:: Source material ::
======

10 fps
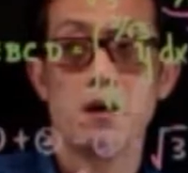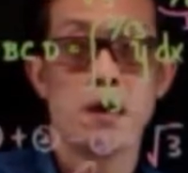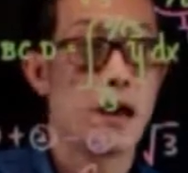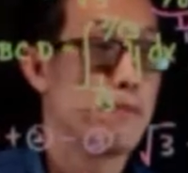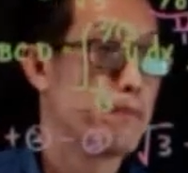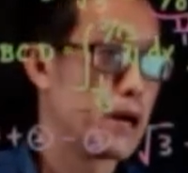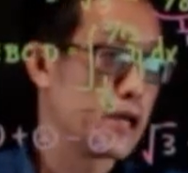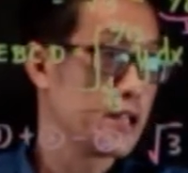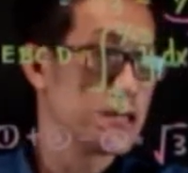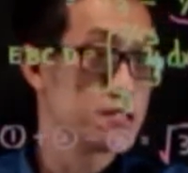and
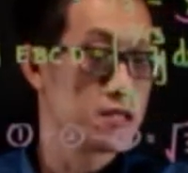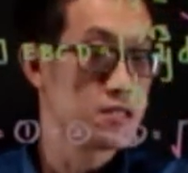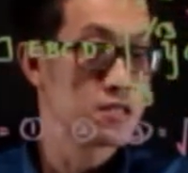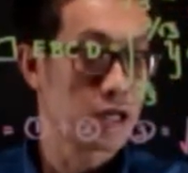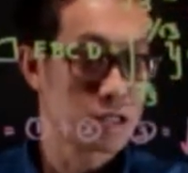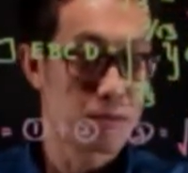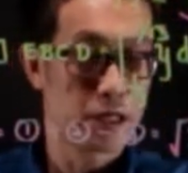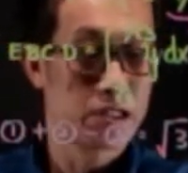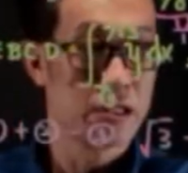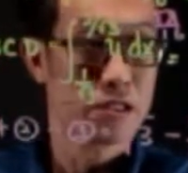minus this
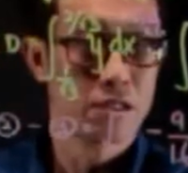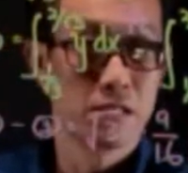expression.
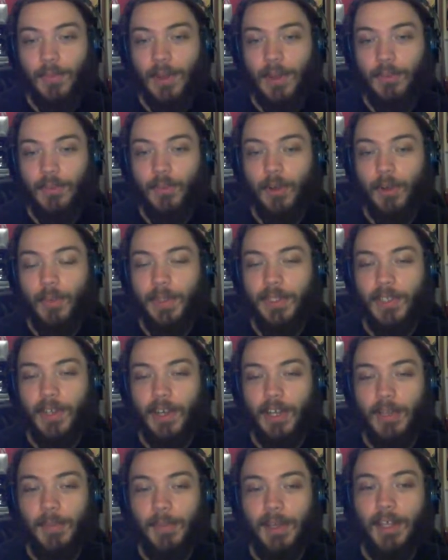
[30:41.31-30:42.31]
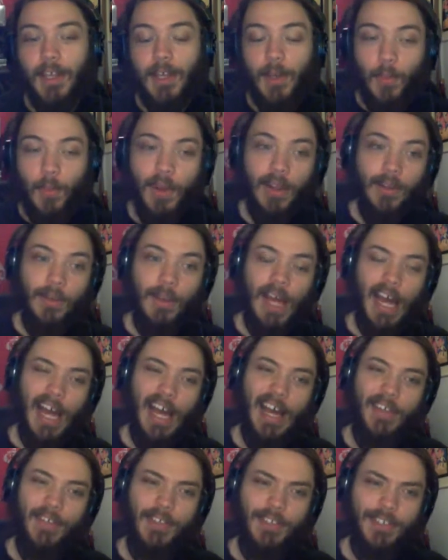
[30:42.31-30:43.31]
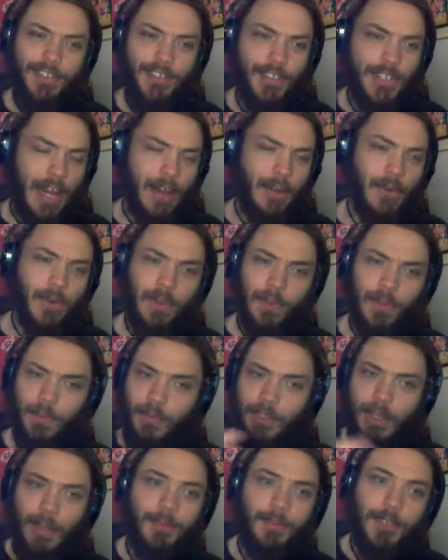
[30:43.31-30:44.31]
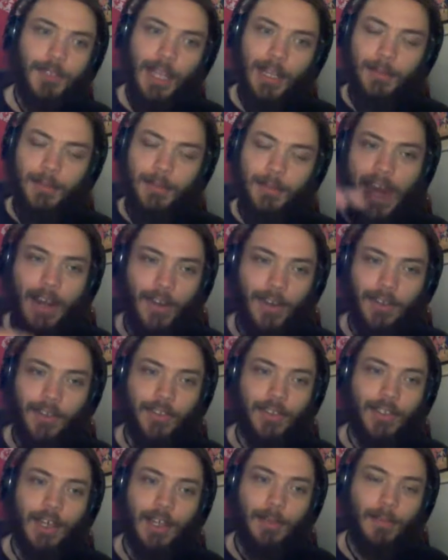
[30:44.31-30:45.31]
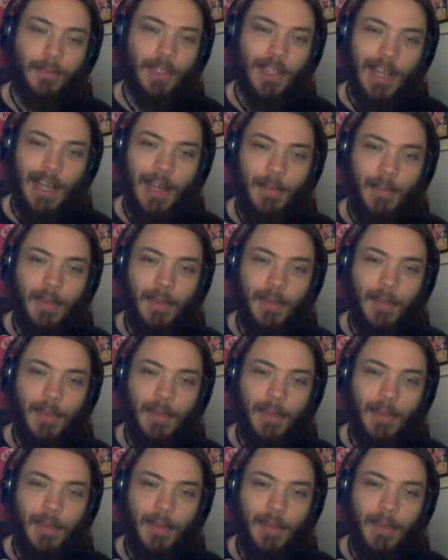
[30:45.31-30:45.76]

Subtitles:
Warehouse, what are we talking about? Well, the general subject matter is Gunpla,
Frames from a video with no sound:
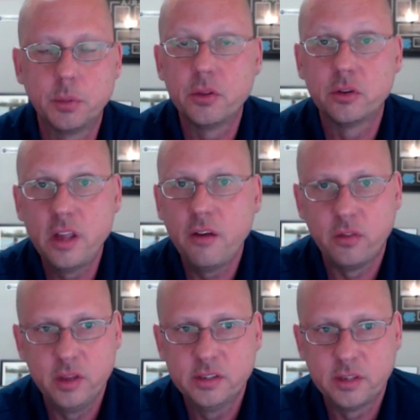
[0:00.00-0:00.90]
but there
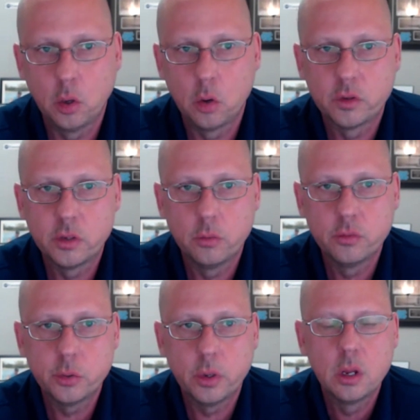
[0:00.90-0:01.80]
definitely is that overtone
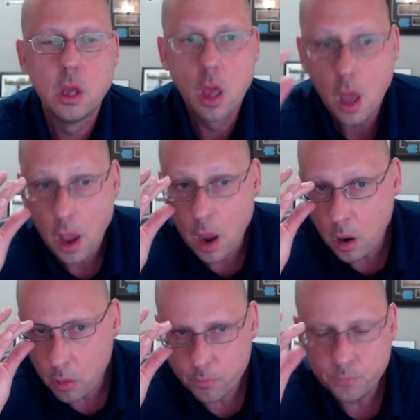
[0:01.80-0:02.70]
to it.
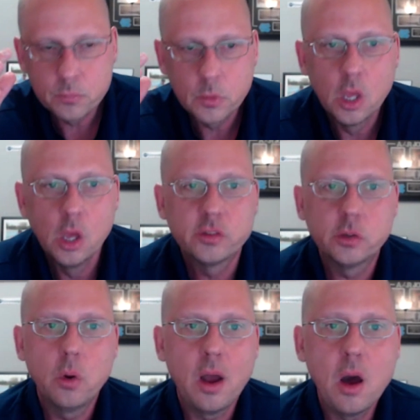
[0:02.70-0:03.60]

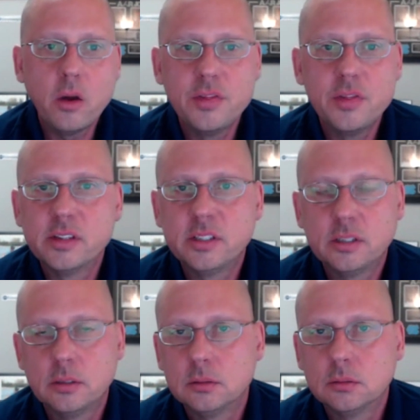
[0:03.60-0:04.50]
So how can
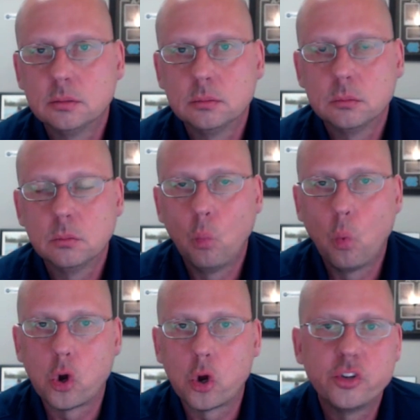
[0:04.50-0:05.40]
this
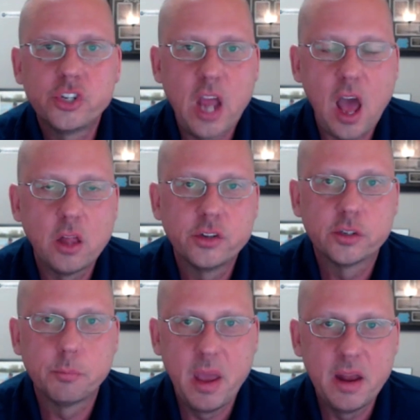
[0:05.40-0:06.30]
word
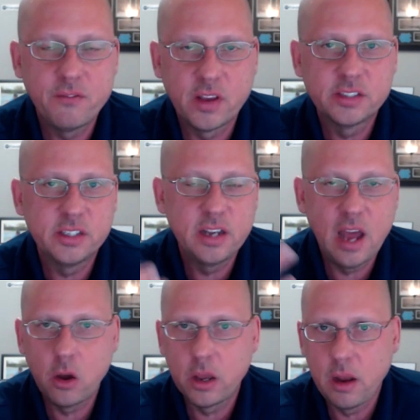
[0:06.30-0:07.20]
challenges manifest it?
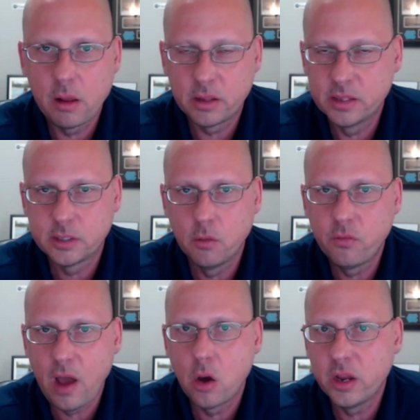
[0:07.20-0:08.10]
How
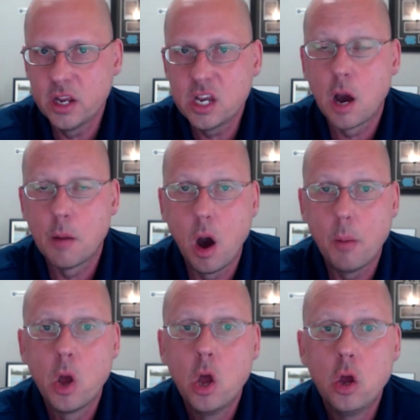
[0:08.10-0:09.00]
can it come up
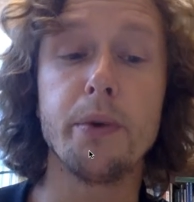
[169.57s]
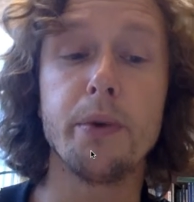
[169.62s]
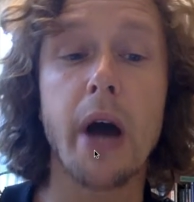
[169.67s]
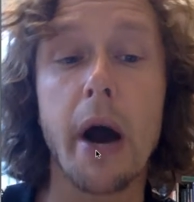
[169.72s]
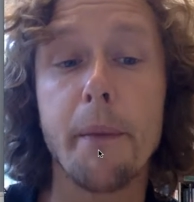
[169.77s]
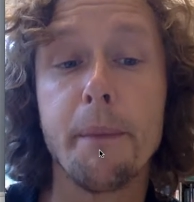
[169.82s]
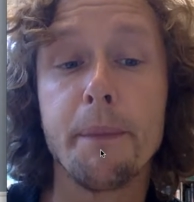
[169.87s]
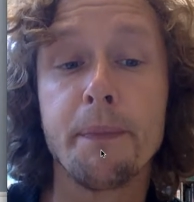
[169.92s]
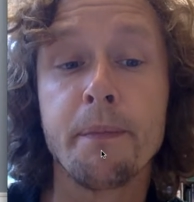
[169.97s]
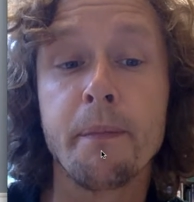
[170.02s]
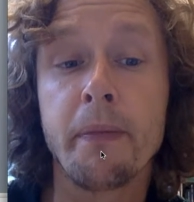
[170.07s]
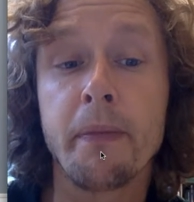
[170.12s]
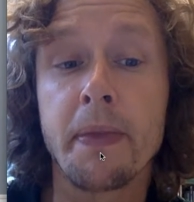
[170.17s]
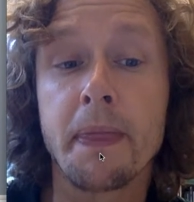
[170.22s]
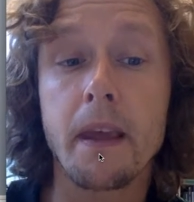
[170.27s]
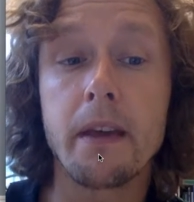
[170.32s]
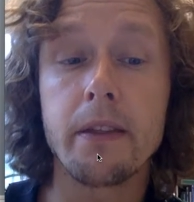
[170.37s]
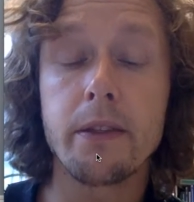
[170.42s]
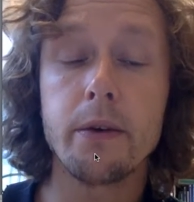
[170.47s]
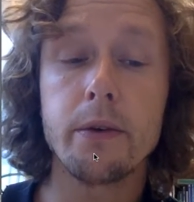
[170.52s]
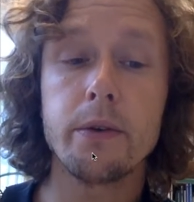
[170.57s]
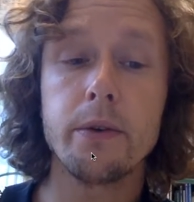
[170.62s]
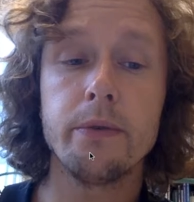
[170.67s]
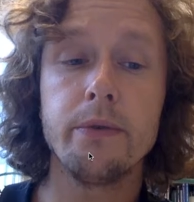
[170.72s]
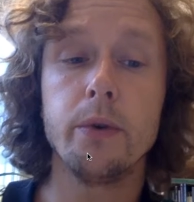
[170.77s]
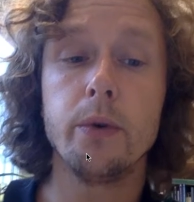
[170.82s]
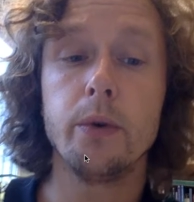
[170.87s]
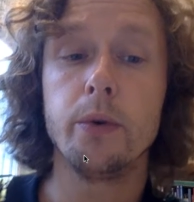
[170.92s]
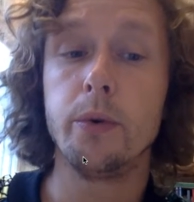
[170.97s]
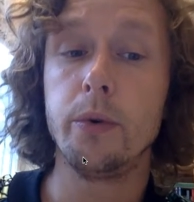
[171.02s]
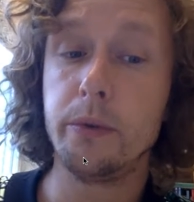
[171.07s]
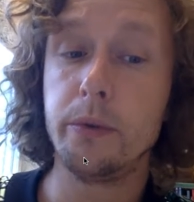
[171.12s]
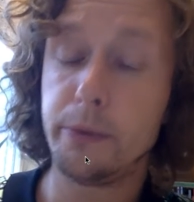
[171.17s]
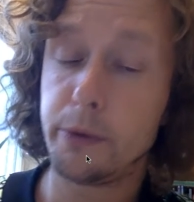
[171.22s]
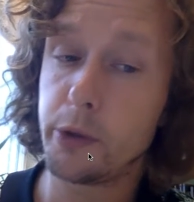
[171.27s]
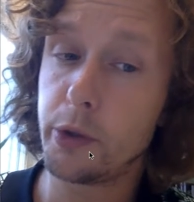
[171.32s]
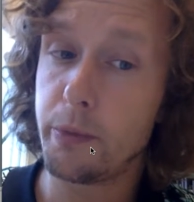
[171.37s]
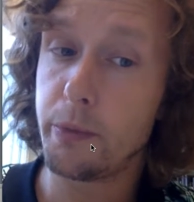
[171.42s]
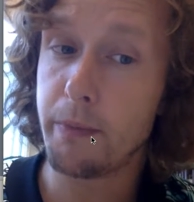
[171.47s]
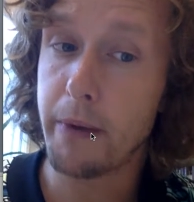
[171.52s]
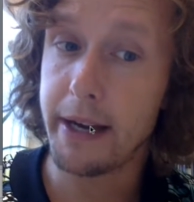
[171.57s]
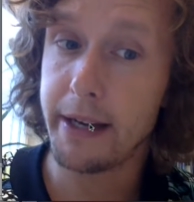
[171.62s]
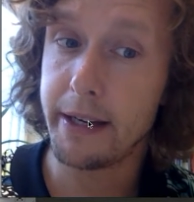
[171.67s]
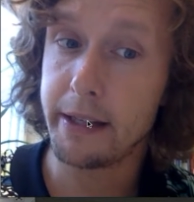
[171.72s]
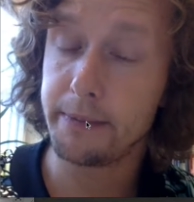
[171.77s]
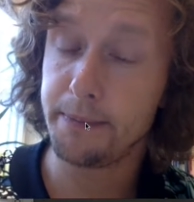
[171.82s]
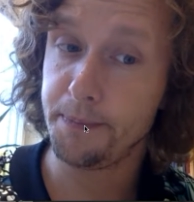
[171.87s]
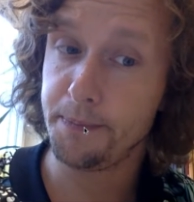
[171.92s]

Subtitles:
Now, those of you who took my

======

Line by line, transcribe the records exactly, omitting the images.

:: Completed task ::
10 fps
and
minus this
expression.
[30:41.31-30:42.31]
[30:42.31-30:43.31]
[30:43.31-30:44.31]
[30:44.31-30:45.31]
[30:45.31-30:45.76]

Subtitles:
Warehouse, what are we talking about? Well, the general subject matter is Gunpla,
Frames from a video with no sound:
[0:00.00-0:00.90]
but there
[0:00.90-0:01.80]
definitely is that overtone
[0:01.80-0:02.70]
to it.
[0:02.70-0:03.60]

[0:03.60-0:04.50]
So how can
[0:04.50-0:05.40]
this
[0:05.40-0:06.30]
word
[0:06.30-0:07.20]
challenges manifest it?
[0:07.20-0:08.10]
How
[0:08.10-0:09.00]
can it come up
[169.57s]
[169.62s]
[169.67s]
[169.72s]
[169.77s]
[169.82s]
[169.87s]
[169.92s]
[169.97s]
[170.02s]
[170.07s]
[170.12s]
[170.17s]
[170.22s]
[170.27s]
[170.32s]
[170.37s]
[170.42s]
[170.47s]
[170.52s]
[170.57s]
[170.62s]
[170.67s]
[170.72s]
[170.77s]
[170.82s]
[170.87s]
[170.92s]
[170.97s]
[171.02s]
[171.07s]
[171.12s]
[171.17s]
[171.22s]
[171.27s]
[171.32s]
[171.37s]
[171.42s]
[171.47s]
[171.52s]
[171.57s]
[171.62s]
[171.67s]
[171.72s]
[171.77s]
[171.82s]
[171.87s]
[171.92s]

Subtitles:
Now, those of you who took my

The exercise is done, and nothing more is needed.